I have found that trying to stay happy all of the time is unrealistic. Happiness is nice, but peace is better. So to stay at peace, I notice the happy moments but don't grasp them. I notice the sadness, and I don't push it away, nor do I grasp at it. Instead, I give both the time they need to express themselves, and hope I come back to a state of rest or peace.

You're not alone. you're doing a great job, and it's not easy. Be kind to yourself.

<3

Satya

Kevin87 profile image
Kevin87 in reply to sdevi108

Wow this is incredible. How did you get to this point of thinking?

LadyZen profile image
LadyZen

For some reason, visualizing things into lists really helps me. I'll jot down all my worries in a book or an app, then just focus on my top worry and literally close the book or app on the rest until I've resolved my top concern. Once I've tackled that, I'll move on to the next worry on my list. I reprioritize as needed, but I never let myself think beyond that one item that I'm worried about.

Kevin87 profile image
Kevin87 in reply to LadyZen

Writing everything down helps so much, I can see why you would choose this. I’m trying to journal more as well..

LadyZen profile image
LadyZen in reply to Kevin87

It's a technique I learned in therapy. After awhile, I can do it mentally without a physical list, but when I relapse, I go back to making my list. There's just something so relieving about closing the list and putting it away. I have a separate list for home repairs and boy do I like closing the list on that one. 😁 There's a lot in that one, but the only one I think about is "repair master tub".

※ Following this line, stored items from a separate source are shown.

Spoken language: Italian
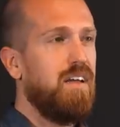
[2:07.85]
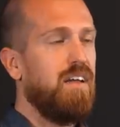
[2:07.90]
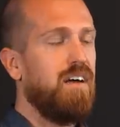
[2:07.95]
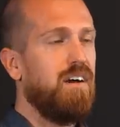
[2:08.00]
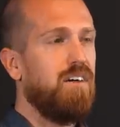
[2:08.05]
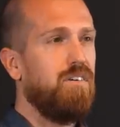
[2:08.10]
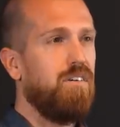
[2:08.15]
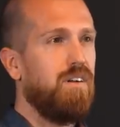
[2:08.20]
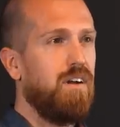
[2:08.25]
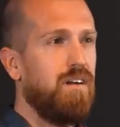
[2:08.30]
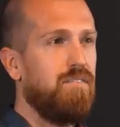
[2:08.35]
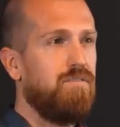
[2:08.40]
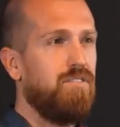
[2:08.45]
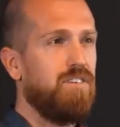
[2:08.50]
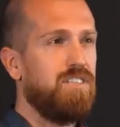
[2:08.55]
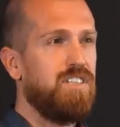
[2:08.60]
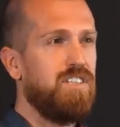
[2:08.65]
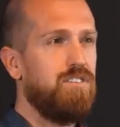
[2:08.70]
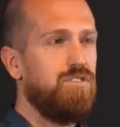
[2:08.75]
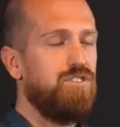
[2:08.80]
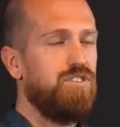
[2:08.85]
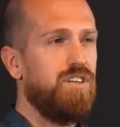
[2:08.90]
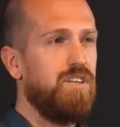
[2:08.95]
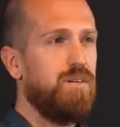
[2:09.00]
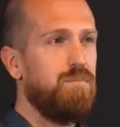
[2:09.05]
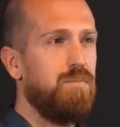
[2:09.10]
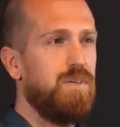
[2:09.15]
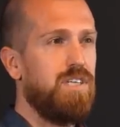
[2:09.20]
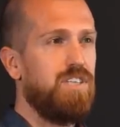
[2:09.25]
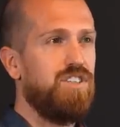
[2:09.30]
ha ancora la forza di uscire
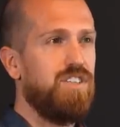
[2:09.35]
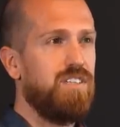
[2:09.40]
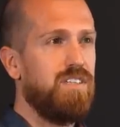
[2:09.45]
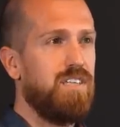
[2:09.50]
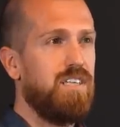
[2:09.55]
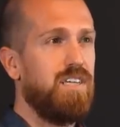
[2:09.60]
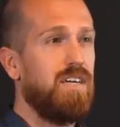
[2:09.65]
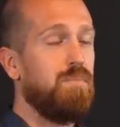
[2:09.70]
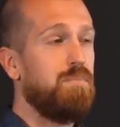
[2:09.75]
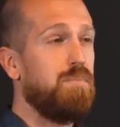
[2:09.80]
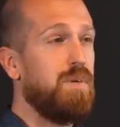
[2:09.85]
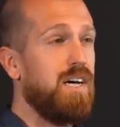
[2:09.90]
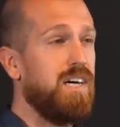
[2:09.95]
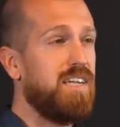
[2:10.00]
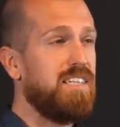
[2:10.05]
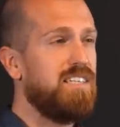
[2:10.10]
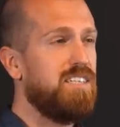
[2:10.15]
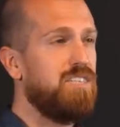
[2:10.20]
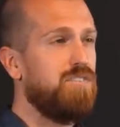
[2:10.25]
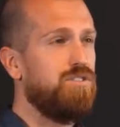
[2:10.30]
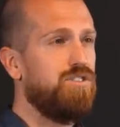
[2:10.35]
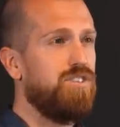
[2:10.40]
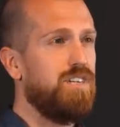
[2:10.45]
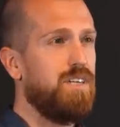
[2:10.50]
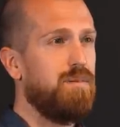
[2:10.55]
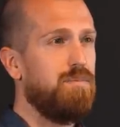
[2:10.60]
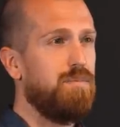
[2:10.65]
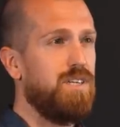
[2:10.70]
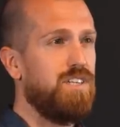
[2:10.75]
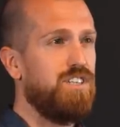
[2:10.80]
in bici, di cambiarsi, e di
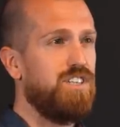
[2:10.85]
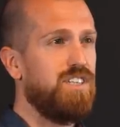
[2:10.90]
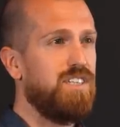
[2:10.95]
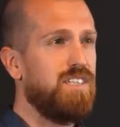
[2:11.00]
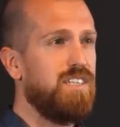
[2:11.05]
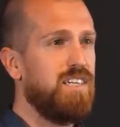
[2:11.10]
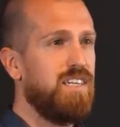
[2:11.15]
uscire in bici.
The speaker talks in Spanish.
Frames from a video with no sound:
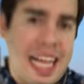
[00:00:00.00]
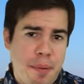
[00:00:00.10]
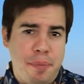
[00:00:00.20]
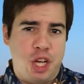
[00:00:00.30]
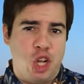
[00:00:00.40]

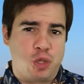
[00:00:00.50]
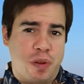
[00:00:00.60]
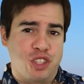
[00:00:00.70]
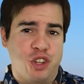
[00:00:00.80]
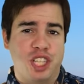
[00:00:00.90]
cambio, los
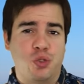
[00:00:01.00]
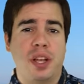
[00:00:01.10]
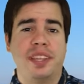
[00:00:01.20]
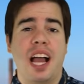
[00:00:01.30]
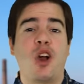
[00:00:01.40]
profesores
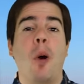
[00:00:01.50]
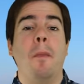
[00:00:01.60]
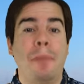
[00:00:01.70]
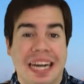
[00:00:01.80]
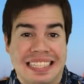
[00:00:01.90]
cuentan con
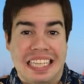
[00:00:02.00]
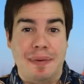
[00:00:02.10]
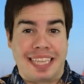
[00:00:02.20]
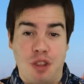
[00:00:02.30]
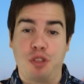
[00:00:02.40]
más
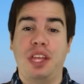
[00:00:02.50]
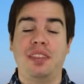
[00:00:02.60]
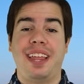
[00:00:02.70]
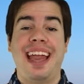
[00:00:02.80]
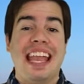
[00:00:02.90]
libertad
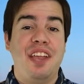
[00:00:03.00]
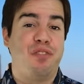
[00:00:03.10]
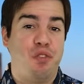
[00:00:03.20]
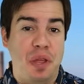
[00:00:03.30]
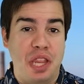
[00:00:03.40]
docente e
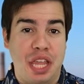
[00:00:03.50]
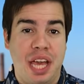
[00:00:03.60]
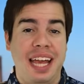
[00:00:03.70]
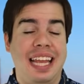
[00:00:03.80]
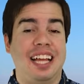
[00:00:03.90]

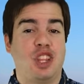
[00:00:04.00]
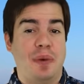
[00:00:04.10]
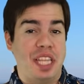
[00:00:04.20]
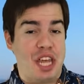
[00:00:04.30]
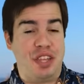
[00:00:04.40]
influencia en la
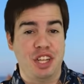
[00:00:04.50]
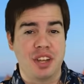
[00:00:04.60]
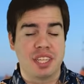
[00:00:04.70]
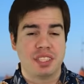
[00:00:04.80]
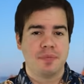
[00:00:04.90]
toma de
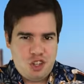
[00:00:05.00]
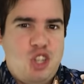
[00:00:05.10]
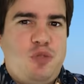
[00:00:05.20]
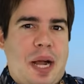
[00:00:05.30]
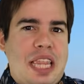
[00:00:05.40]
decisiones. ¿No
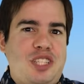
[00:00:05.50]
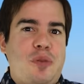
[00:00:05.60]
os parece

I just take one thing at a time. In the morning I have to do so much with my child and then get to work and then get ready to assist in surgeries. It's all overwhelming. I wake up in a panic most days but then I clear my head and think of cooking breakfast for my child first and then go on to the next task. Before I know it, I'm at work and then again, one step at a time. By the end of the day, I've tackled so much but a small bit at a time. I also go over in my head what the good things in my life are instead of stressing about the big problems. It can always be worse and at least I have this or that. Then I go to the forum. Also I pray at night and go over the good things in my life again. I also read positive quotes daily to remind me of the little things. It's a process but, fake it until you make it really does do wonders for your mind. It's perception that is reality and we can change our perception.

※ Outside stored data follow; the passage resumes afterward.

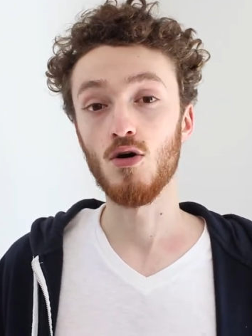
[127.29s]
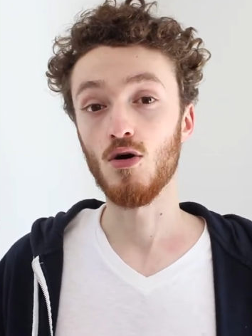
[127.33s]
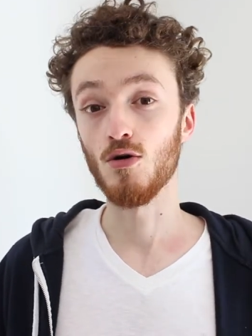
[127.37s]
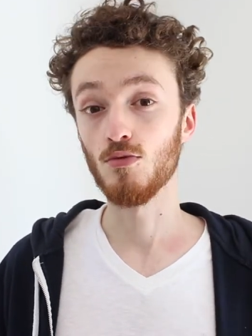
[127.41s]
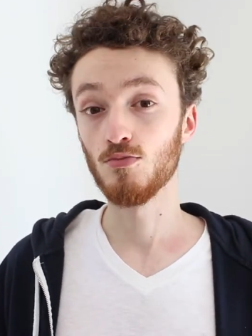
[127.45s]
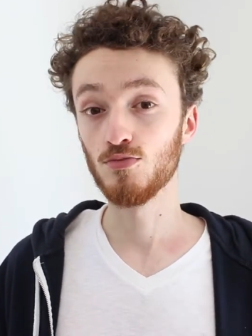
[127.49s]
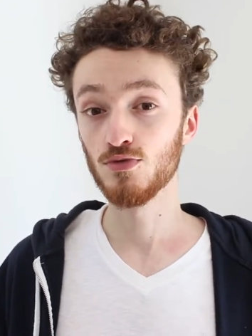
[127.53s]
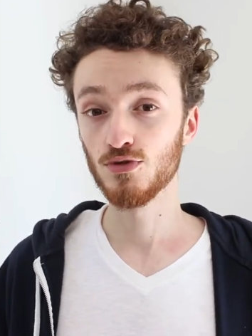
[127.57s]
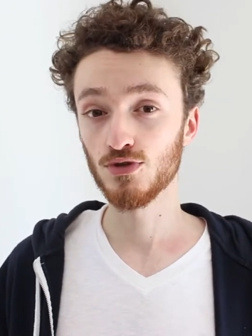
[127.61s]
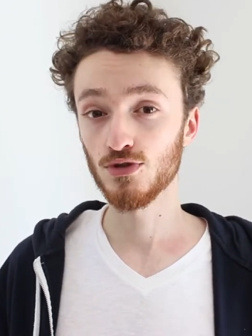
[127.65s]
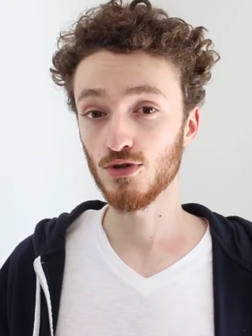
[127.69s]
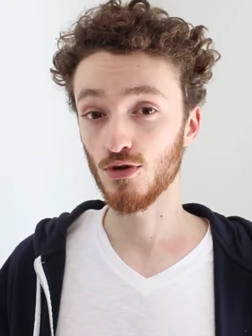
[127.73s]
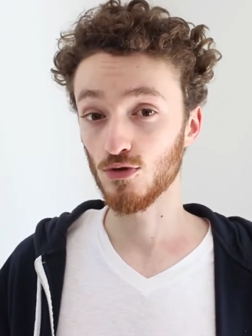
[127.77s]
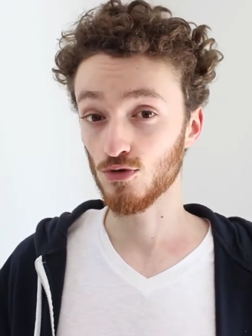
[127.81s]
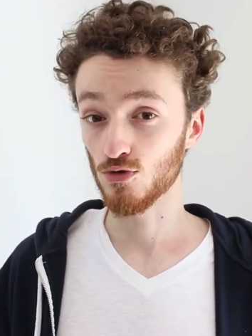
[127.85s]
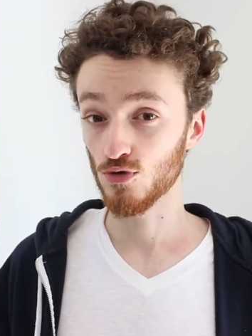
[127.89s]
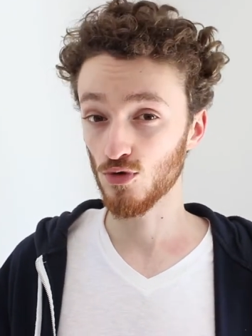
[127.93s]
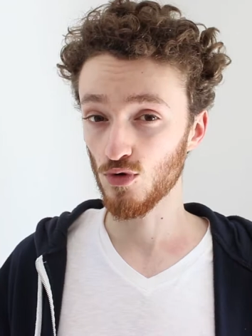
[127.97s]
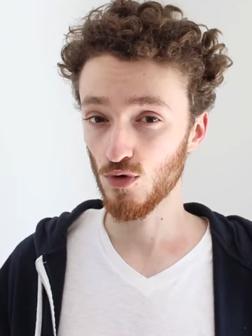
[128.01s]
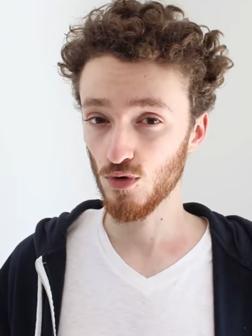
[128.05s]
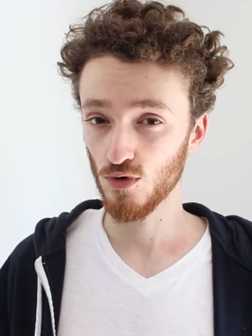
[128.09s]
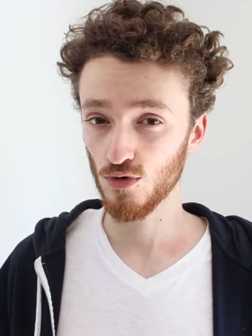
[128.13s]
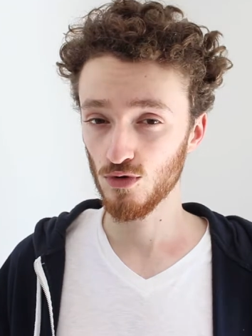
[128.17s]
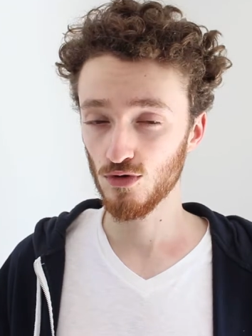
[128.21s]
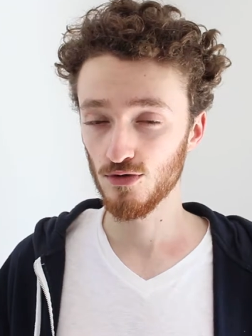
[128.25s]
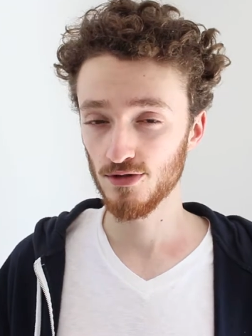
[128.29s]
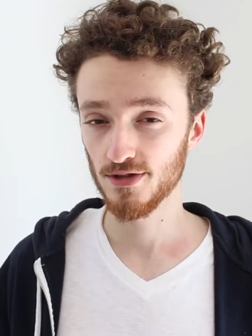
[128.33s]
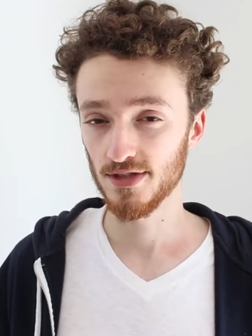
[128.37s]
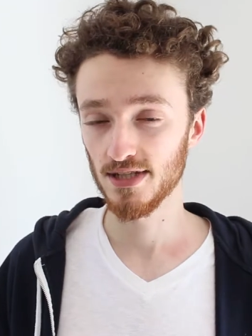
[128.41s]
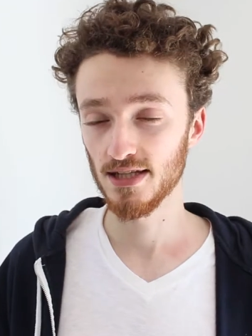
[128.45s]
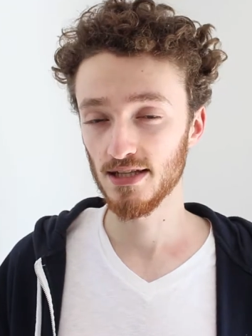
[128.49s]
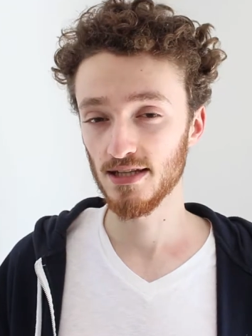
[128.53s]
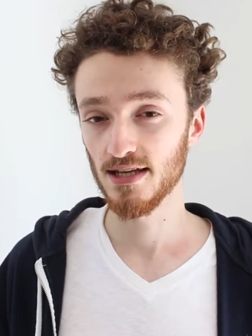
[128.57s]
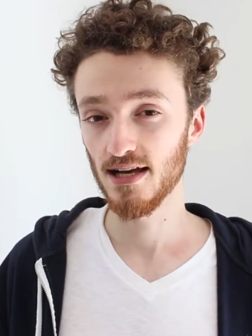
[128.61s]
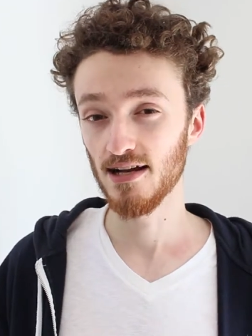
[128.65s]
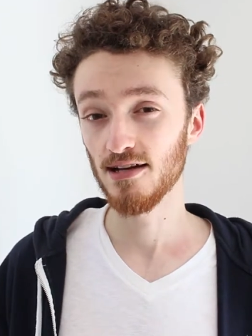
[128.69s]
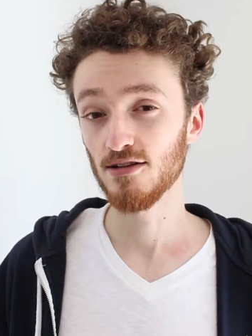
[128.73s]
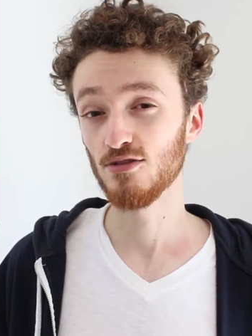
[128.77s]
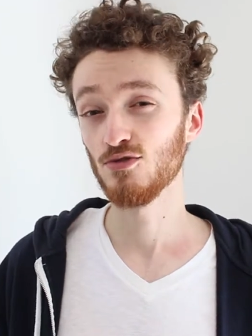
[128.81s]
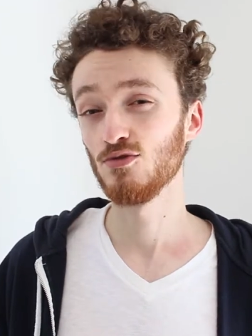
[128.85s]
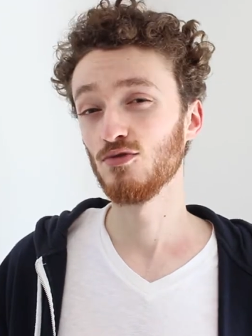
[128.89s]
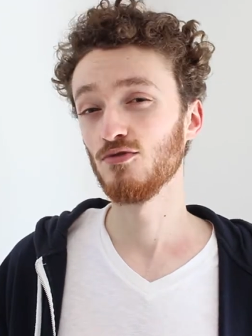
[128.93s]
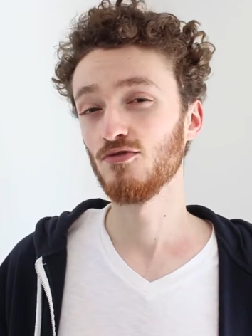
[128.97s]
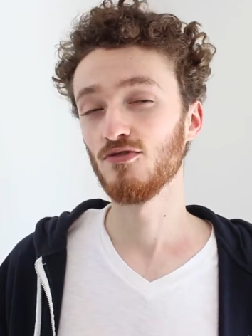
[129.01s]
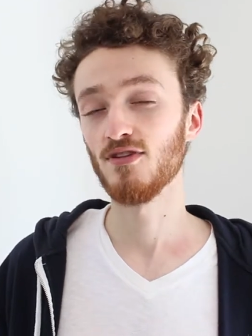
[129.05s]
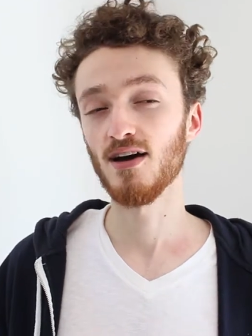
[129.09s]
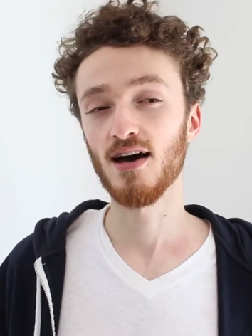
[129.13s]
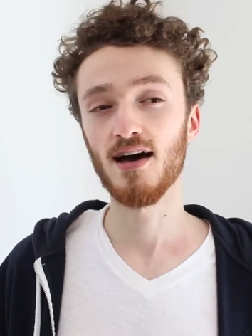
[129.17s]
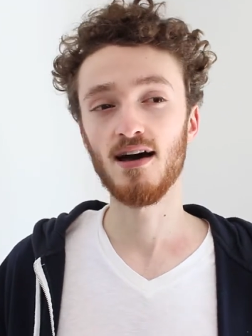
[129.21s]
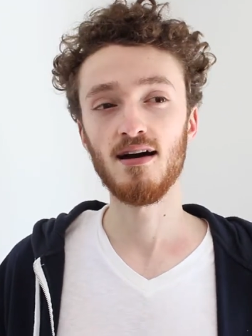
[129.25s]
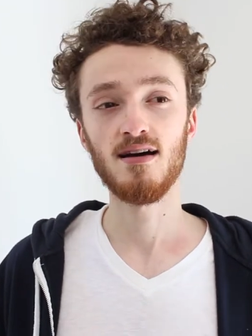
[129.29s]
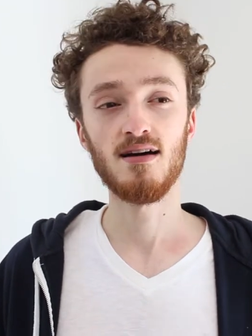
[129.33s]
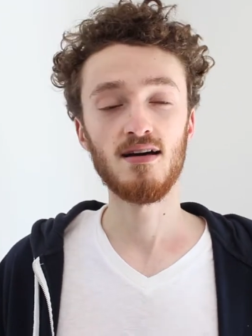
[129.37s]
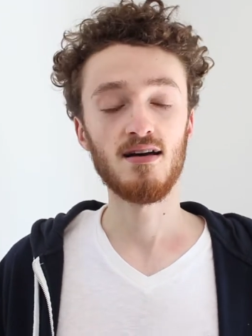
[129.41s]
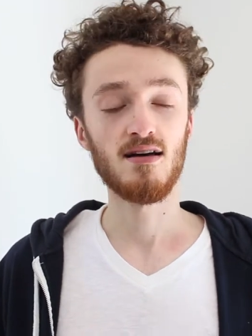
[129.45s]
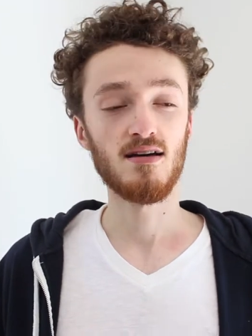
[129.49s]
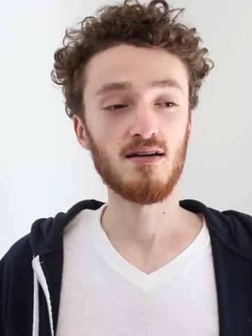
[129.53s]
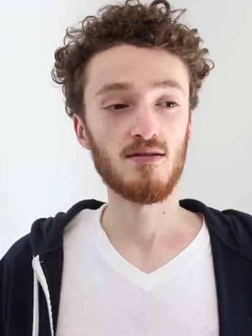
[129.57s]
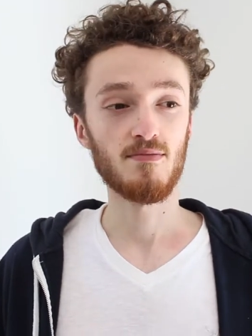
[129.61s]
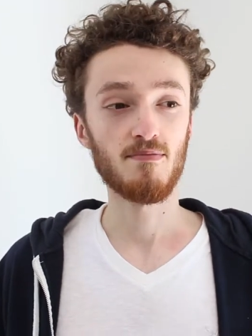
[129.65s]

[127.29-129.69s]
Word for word: en boostant trop le signal, tu vas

It's hard to control the emotions at times. Especially when I go to work and my morning would start very stressful already. My day already destroyed and will turn bad until I fall asleep at night and start over again in the morning.

I am trying to control the thoughts, the OCD feeling is hard to control for me. I want something I want to do asap. It's hard to be patient about it.

I tried to deviate my thoughts into my hobbies. Keeps my mind busy. Keeps me excited to wake up everyday.

I try to forget about work especially on weekends. Cause it's so stressful already.